Items from a data source
_ _ _ _ _ _ _

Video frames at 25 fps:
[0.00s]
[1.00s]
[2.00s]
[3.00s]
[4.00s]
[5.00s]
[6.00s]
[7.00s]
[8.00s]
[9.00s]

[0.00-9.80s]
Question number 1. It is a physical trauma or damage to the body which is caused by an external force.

_ _ _ _ _ _ _

- Task objective
Nothing should be left out: return all of the records exactly.

- Solution to this exercise
Video frames at 25 fps:
[0.00s]
[1.00s]
[2.00s]
[3.00s]
[4.00s]
[5.00s]
[6.00s]
[7.00s]
[8.00s]
[9.00s]

[0.00-9.80s]
Question number 1. It is a physical trauma or damage to the body which is caused by an external force.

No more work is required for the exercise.